Marksist devrimcilerin önünde duran en yakıcı sorunların başında gelen dünya partisi ya da enternasyonal konusuna yaklaşım, siyasi çevreler için turnusol kâğıdı işlevi görmeye devam ediyor ve edecek de. Komünist Enternasyonal’in karşı devrimci Stalinist bürokrasi tarafından ele geçirilmesi ve dünya devriminin partisi olmaktan çıkmasının ardından Troçki önderliğindeki Marksist devrimciler tarafından kurulan Sosyalist Devrimin Dünya Partisi (IV. Enternasyonal) bugün hala Marksist devrimcilerin komünizm mücadelesinin dünya partisi olma işlevini sürdürüyor. Karşı devrimci Stalinist “sol”un Komintern’in kapısına 1943 yılında emperyalistlerle yapılan anlaşma çerçevesinde kilit vurulmasından bugüne enternasyonal gibi bir kaygısının olmaması bizler için anlaşılır. Bunun yanında, kendisini halen daha utangaçça da olsa “Troçkist” olarak niteleyen ancak gerçekte IV. Enternasyonal içindeki revizyonist Pablocu akımın birer temsilcisi olan “Birinci Enternasyonal”ci çizginin Marksizm ile bir alakasının olmadığının görülmesi için bu çalışma oldukça aydınlatıcı bilgiler sunuyor.

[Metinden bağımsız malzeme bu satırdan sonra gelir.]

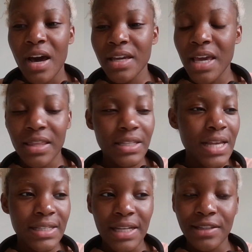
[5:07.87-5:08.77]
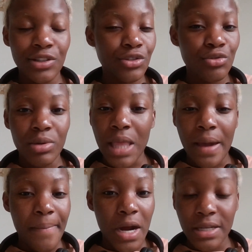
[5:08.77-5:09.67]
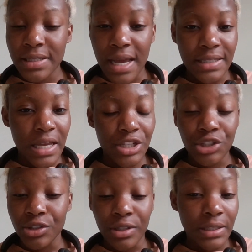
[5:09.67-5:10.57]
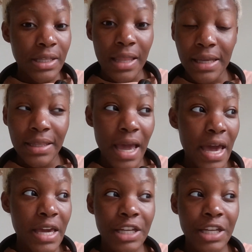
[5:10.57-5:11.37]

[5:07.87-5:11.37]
Again, this has nothing to do with like monetization or nothing like that.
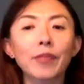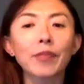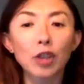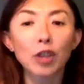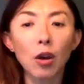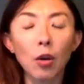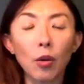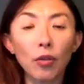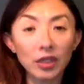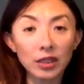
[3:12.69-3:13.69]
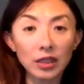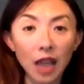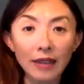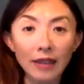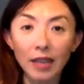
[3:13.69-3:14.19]
So the
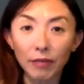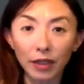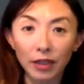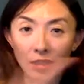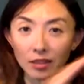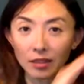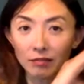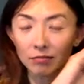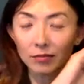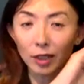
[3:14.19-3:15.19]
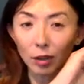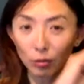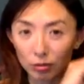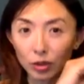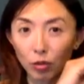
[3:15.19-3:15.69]
sun definitely doesn't,
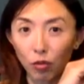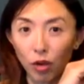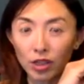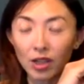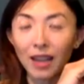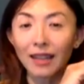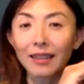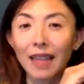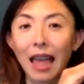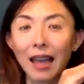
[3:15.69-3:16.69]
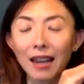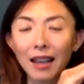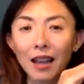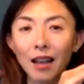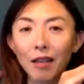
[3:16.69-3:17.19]
squish like that
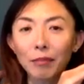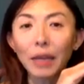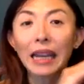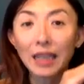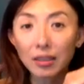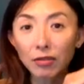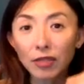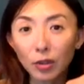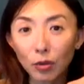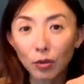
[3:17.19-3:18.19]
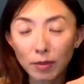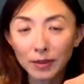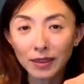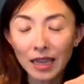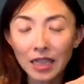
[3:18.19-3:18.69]
in its physical
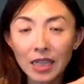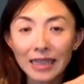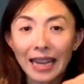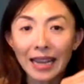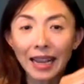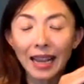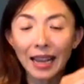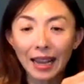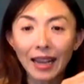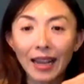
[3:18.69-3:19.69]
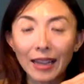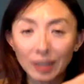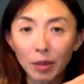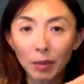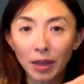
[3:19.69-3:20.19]
representation. It's
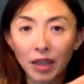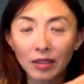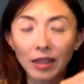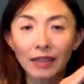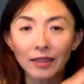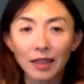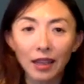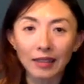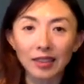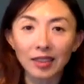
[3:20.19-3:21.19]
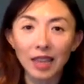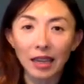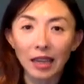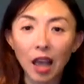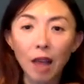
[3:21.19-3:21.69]
simply because it's
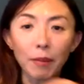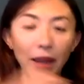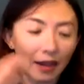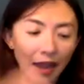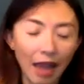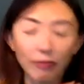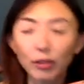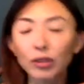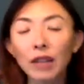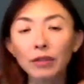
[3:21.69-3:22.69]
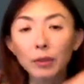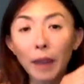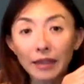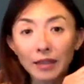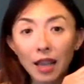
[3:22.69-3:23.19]
stacking up and you have to save
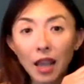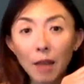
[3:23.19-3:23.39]
space.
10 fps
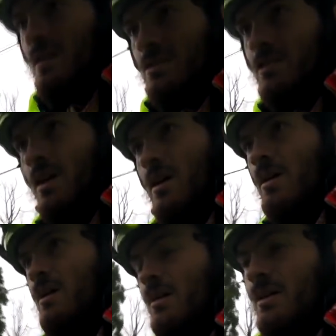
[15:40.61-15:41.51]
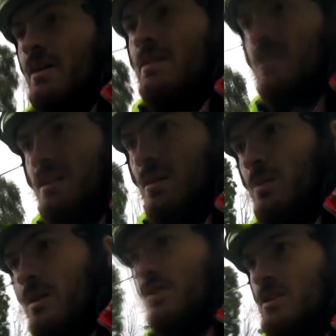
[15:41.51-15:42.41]
So, it's a little
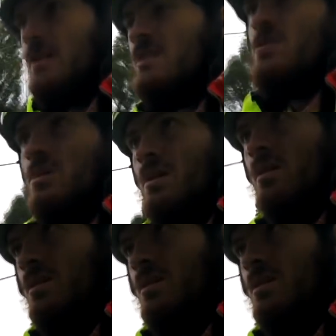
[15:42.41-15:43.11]
bit of a detour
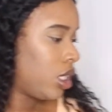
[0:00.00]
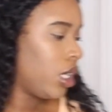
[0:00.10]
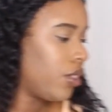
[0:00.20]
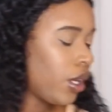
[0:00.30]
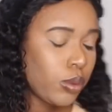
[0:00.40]

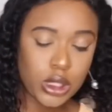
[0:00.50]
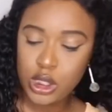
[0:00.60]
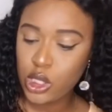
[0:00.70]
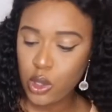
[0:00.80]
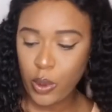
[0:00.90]
There was
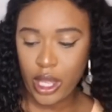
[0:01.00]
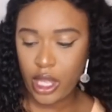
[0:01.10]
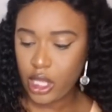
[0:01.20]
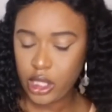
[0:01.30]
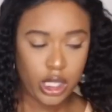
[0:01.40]
no
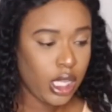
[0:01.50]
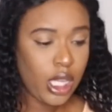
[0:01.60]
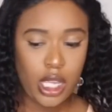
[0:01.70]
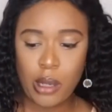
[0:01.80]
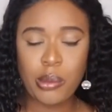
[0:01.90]
way.
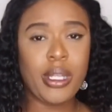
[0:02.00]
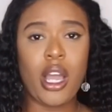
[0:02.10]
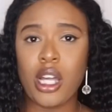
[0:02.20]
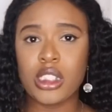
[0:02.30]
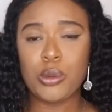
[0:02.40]
And I'm gonna be
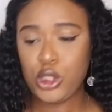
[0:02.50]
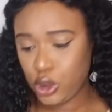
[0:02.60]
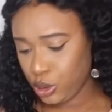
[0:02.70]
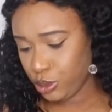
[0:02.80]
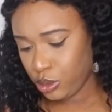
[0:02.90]
honest with
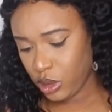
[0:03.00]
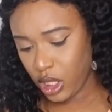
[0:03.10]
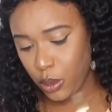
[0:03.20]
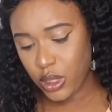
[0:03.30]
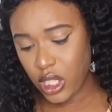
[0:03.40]
you,
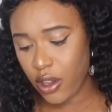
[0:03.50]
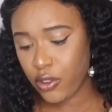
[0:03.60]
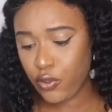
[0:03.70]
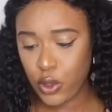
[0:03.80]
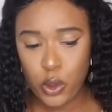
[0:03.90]
it was a
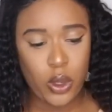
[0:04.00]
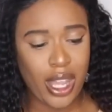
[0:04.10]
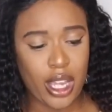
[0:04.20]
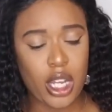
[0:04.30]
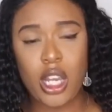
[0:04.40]

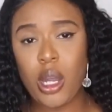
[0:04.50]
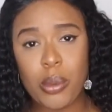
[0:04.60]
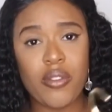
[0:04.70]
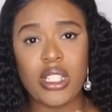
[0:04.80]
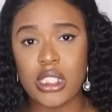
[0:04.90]
couple
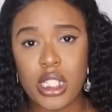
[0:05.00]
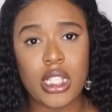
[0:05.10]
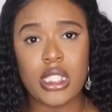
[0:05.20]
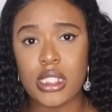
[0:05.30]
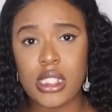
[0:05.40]
of us looking
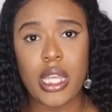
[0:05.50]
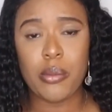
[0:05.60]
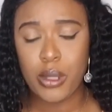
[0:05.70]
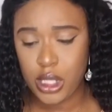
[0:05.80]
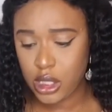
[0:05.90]
at this same
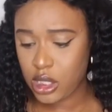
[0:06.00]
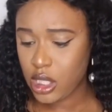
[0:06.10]
piece.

Bu çalışma, bugün Marksistlerin neyi yapmamaları gerektiği sorusunu yanıtlıyor. Ne yapmalı sorusunun yanıtını ise yazarın önümüzdeki dönemde yayınlanacak olan “Sosyalist Devrimin Dünya Partisi (IV. Enternasyonal)” adlı çalışması yanıtlamaya çalışacak.